Le conseil d’administration du Port autonome de Dunkerque (PAD) du 6 octobre a décidé de confier à EDF la construction et l’exploitation d’un terminal méthanier au port Ouest. Sa mise en service est prévue en 2011, mais deux ans d’études au moins sont nécessaires. En principe, EDF et le PAD se réservent la possibilité d’y renoncer, mais cette hypothèse n’est pas cohérente avec leur "projet toutes énergies". La capacité de l’ouvrage serait de 6 Mdm3/an, soit 4,5 Mt de trafic pour 80 navires environ au début. Une deuxième phase d’une capacité identique est envisagée. Le terminal pourrait recevoir les plus grands navires existants, soit de 260 000 t ou 300 000 m3 environ. Il comprendrait un appontement situé à l’est de l’avant-port Ouest, dans la zone du Clippon au sud de la digue du Ruytingen. Un pipeline conduirait le gaz liquide à des bacs de stockage, dont la taille commande en fait la capacité du terminal. Le dispositif comprendrait aussi une unité de regazéification implantée dans la zone industrialo-portuaire. Au total, l’investissement atteindra 500 M€ environ. À titre comparatif, les unités de gazéification géantes du Moyen-Orient ou du Nigeria, situées auprès des champs d’extraction, coûtent des milliards d’euros.
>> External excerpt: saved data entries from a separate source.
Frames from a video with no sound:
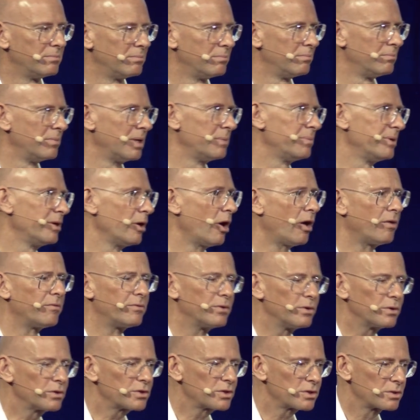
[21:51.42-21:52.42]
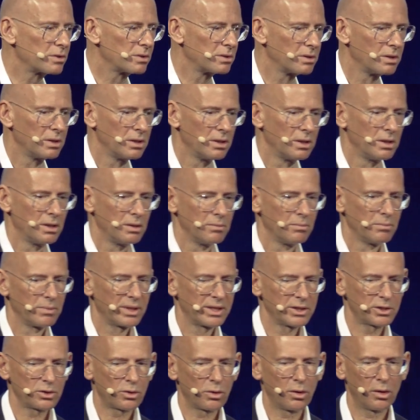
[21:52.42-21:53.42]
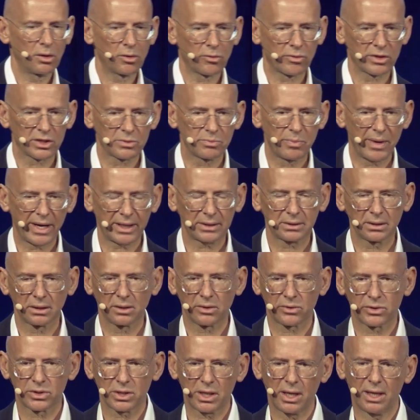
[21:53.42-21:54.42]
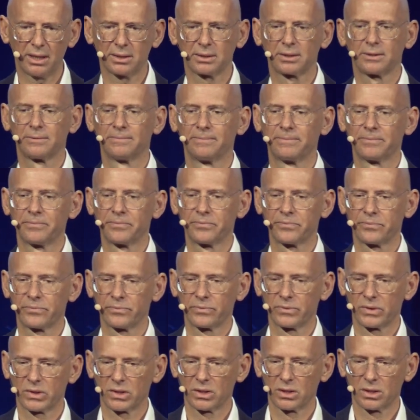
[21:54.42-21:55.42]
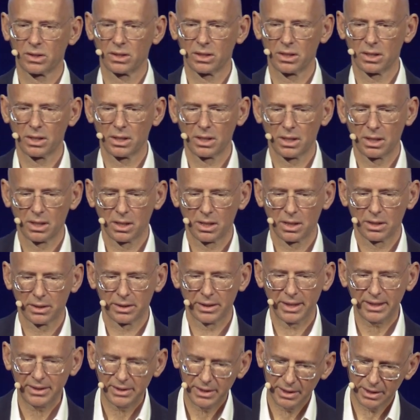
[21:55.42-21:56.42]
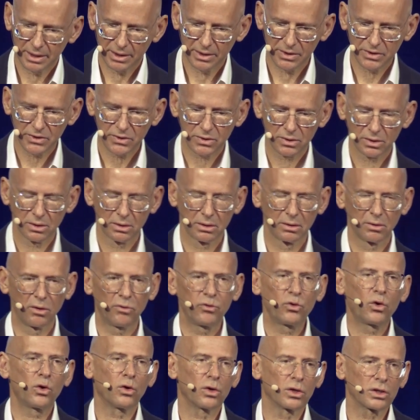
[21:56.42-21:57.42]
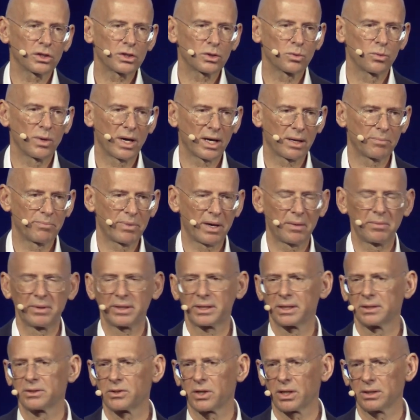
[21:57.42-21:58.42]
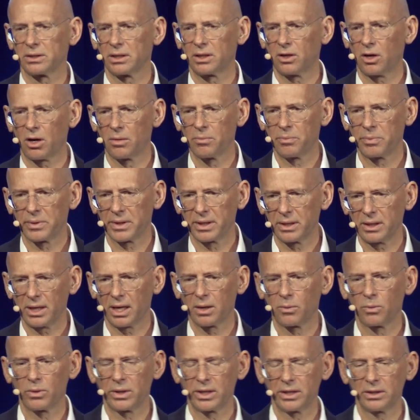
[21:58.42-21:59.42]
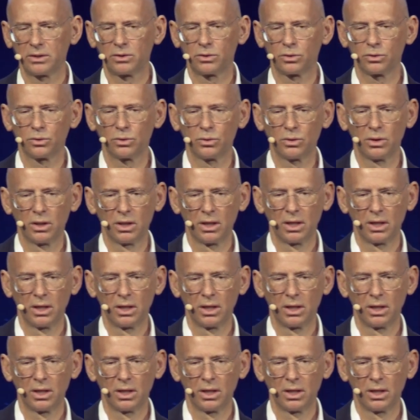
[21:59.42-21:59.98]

maybe obvious, but it's called respect and result. That is, of course, we are a publicly traded company, and we need to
EDF a été choisi à la suite d’un appel à projets, auquel cinq entreprises avaient répondu. Pour lui, ce projet s’inscrit dans un effort industriel et logistique coordonné en Europe du Nord. L’électricien devenu "poly-énergéticien" a signé le 3 octobre des "accords préliminaires" avec les néerlandais Gasunie et Vopak ainsi que le belge Fluxys, filiale de Suez. Avec Gasunie, EDF réserve 10 % du capital du terminal méthanier de Gate à Rotterdam. Avec le logisticien Vopak, EDF réserve une capacité de 3 Mdm3 sur le même terminal. Avec GTS, filiale de Gasunie, et le transporteur Fluxys, il a déjà réservé une capacité de 3 Mdm3 pour le transit vers le sud via le Belgique. Il a enfin réservé une capacité de transit de 2 Mdm3 entre le Royaume-Uni et le continent. Ce dispositif est destiné à renforcer l’avancée d’EDF vers le nord de l’Europe. L’énergéticien français est déjà implanté en Allemagne, au Royaume-Uni et au Benelux. En outre, il construit une centrale à cycle combiné de 870 MW aux Pays-Bas, en association avec la société néerlandaise Delta.
Pourquoi Dunkerque?
“Nous avons lancé cet appel à projet parce que nous avons été sollicités par plusieurs grands opérateurs”, annonce Jean-Claude Terrier, directeur général du PAD. De fait, c’est aujourd’hui la ruée vers le gaz, et chacun prend position dans les ports. EDF a besoin de capacité en France, et “Dunkerque s’impose naturellement”, commente le délégué régional d’EDF Nord-Pas-de-Calais, Étienne Corteel. Cette décision se comprend dans le contexte du développement des activités toutes énergies de l’électricien national. EDF traite déjà, non comme producteur, mais comme acheteur et distributeur, quelque 28 Mdm3 (Gm3) de gaz, avec ses filiales Edison (Italie), ENBW (Allemagne), et EDF Energy (Royaume-Uni), ainsi que par une filiale de commercialisation en Belgique. Le groupe, acheteur au prix de gros sur le marché mondial, veut vendre 40 Gm3 en 2010 et 50 Gm3 en 2015. Malgré ses emplettes et réservations logistiques aux Pays-Bas et en Belgique, EDF a besoin d’une entrée “à lui” en Europe du Nord, qui ne peut être que portuaire. Pour que le montage logistique soit complet, une mise à jour du réseau de transport de GRT au départ de Dunkerque sera sans doute nécessaire à terme.